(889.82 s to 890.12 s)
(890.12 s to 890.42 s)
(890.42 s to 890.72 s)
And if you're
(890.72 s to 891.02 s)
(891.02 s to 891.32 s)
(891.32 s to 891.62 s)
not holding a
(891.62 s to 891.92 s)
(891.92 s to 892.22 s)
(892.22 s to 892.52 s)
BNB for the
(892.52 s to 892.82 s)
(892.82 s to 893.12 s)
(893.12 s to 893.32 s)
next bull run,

● ● ●

> _WORK INSTRUCTIONS_:
Within the listing above, give again exactly every line from the line with "(890.12 s to 890.42 s)" through the line with "(892.52 s to 892.82 s)", both included, and no other line.

> _RESULT FOR THIS TASK_:
(890.12 s to 890.42 s)
(890.42 s to 890.72 s)
And if you're
(890.72 s to 891.02 s)
(891.02 s to 891.32 s)
(891.32 s to 891.62 s)
not holding a
(891.62 s to 891.92 s)
(891.92 s to 892.22 s)
(892.22 s to 892.52 s)
BNB for the
(892.52 s to 892.82 s)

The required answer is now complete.